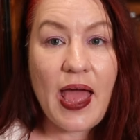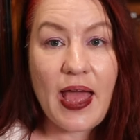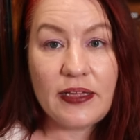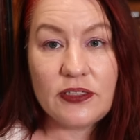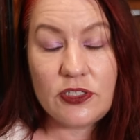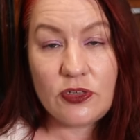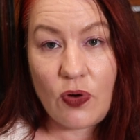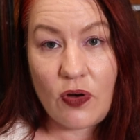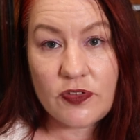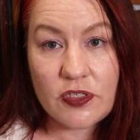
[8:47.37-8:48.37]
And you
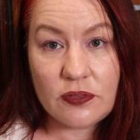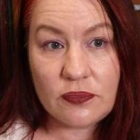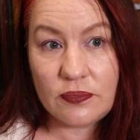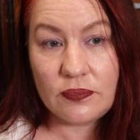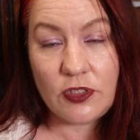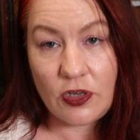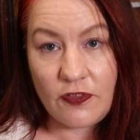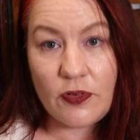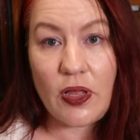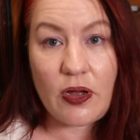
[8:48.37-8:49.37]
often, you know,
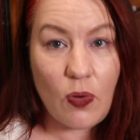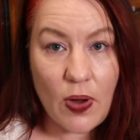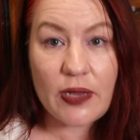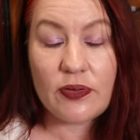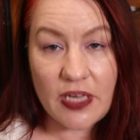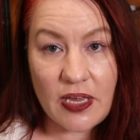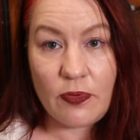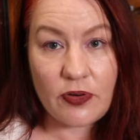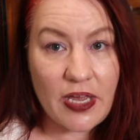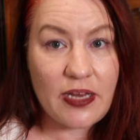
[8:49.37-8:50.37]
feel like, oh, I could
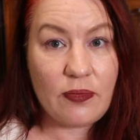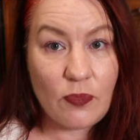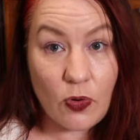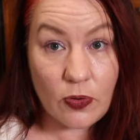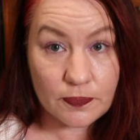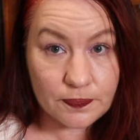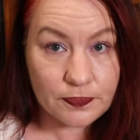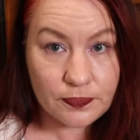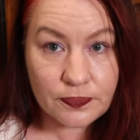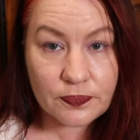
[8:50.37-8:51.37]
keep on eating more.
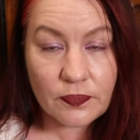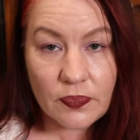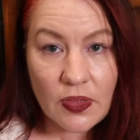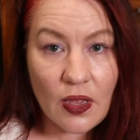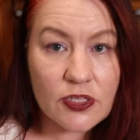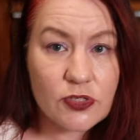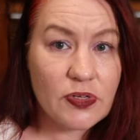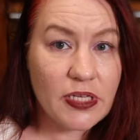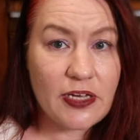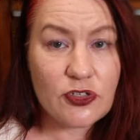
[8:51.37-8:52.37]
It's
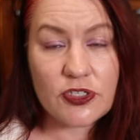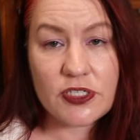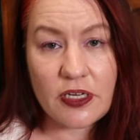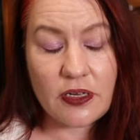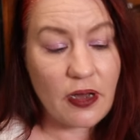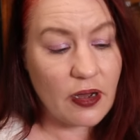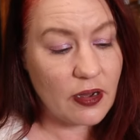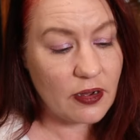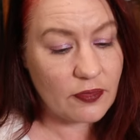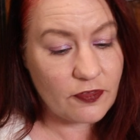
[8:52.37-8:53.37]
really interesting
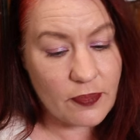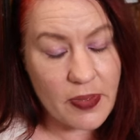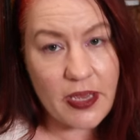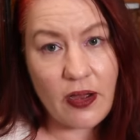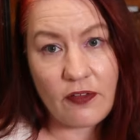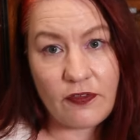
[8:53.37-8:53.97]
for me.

* * *

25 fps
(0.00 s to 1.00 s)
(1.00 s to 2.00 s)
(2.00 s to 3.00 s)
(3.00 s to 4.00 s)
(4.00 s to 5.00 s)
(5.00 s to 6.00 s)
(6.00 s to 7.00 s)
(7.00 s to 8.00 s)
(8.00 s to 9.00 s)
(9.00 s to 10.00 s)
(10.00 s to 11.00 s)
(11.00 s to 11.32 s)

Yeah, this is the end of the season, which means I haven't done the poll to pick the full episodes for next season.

* * *

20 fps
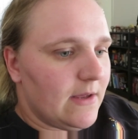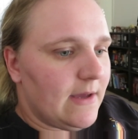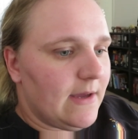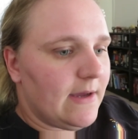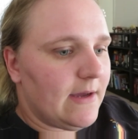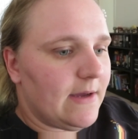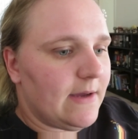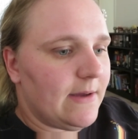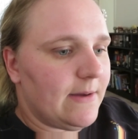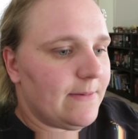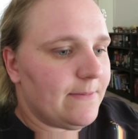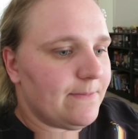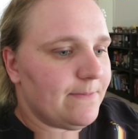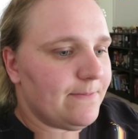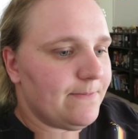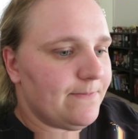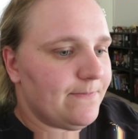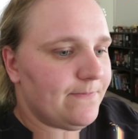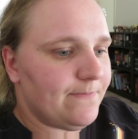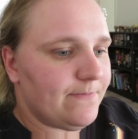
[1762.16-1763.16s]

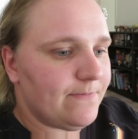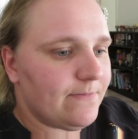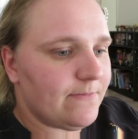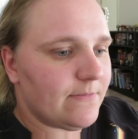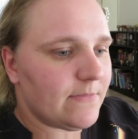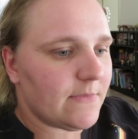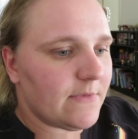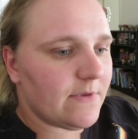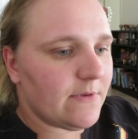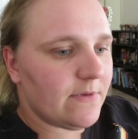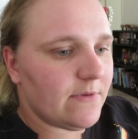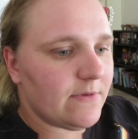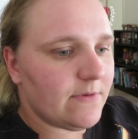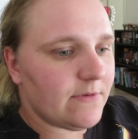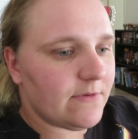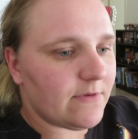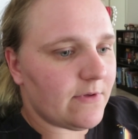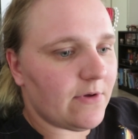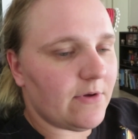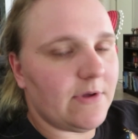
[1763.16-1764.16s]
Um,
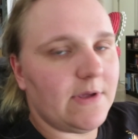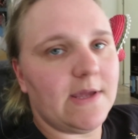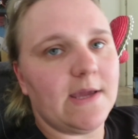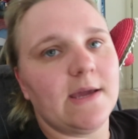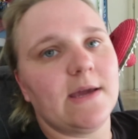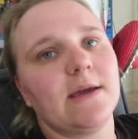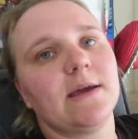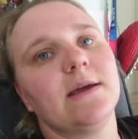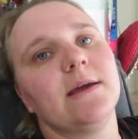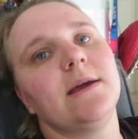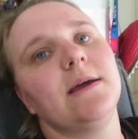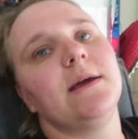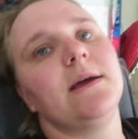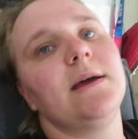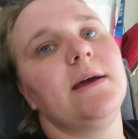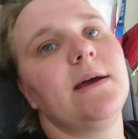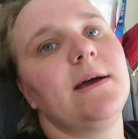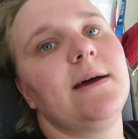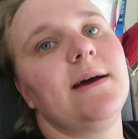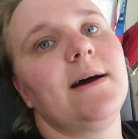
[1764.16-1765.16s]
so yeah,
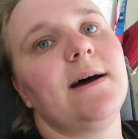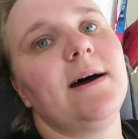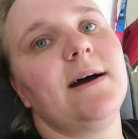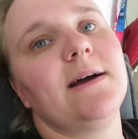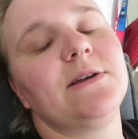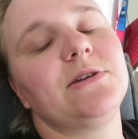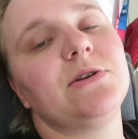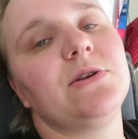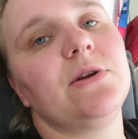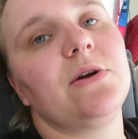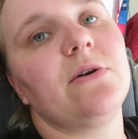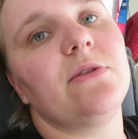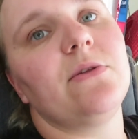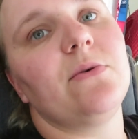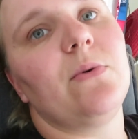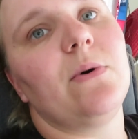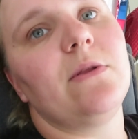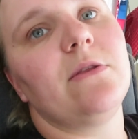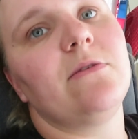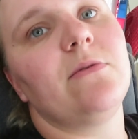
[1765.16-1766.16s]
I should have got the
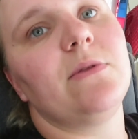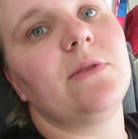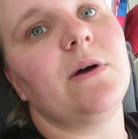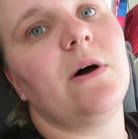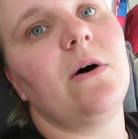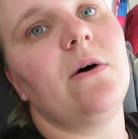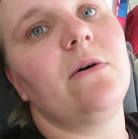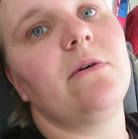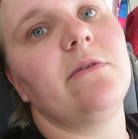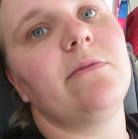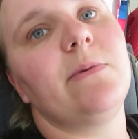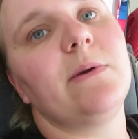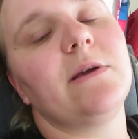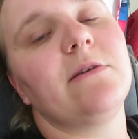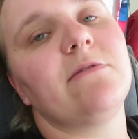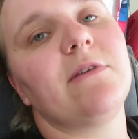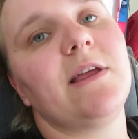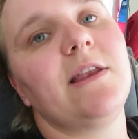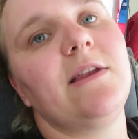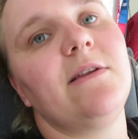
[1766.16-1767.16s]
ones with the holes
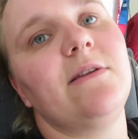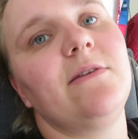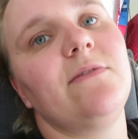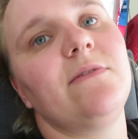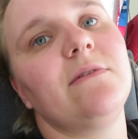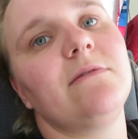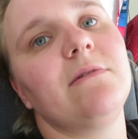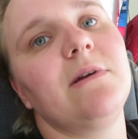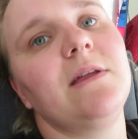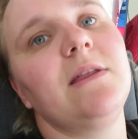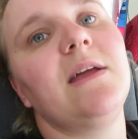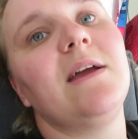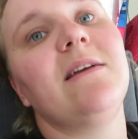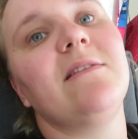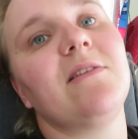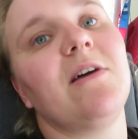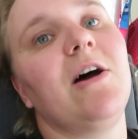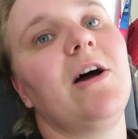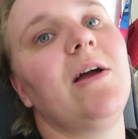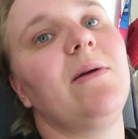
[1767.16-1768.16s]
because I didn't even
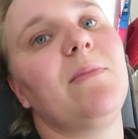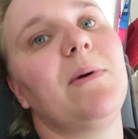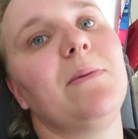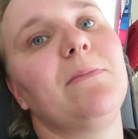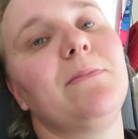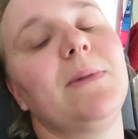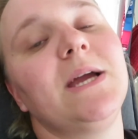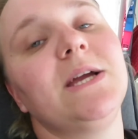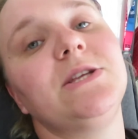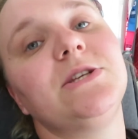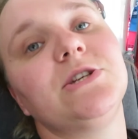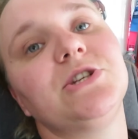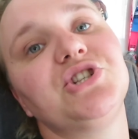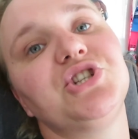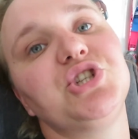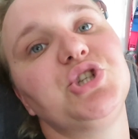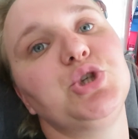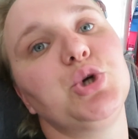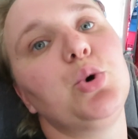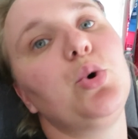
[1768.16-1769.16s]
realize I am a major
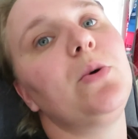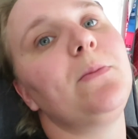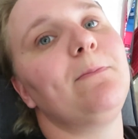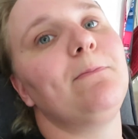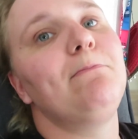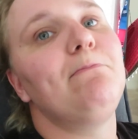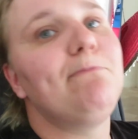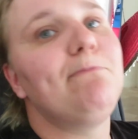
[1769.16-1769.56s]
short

TASK STATEMENT » All that is wanted is a faithful reproduction of the line above with "(3.00 s to 4.00 s)", the line with "(10.00 s to 11.00 s)", and every line in between.

COMPLETED EXERCISE »
(3.00 s to 4.00 s)
(4.00 s to 5.00 s)
(5.00 s to 6.00 s)
(6.00 s to 7.00 s)
(7.00 s to 8.00 s)
(8.00 s to 9.00 s)
(9.00 s to 10.00 s)
(10.00 s to 11.00 s)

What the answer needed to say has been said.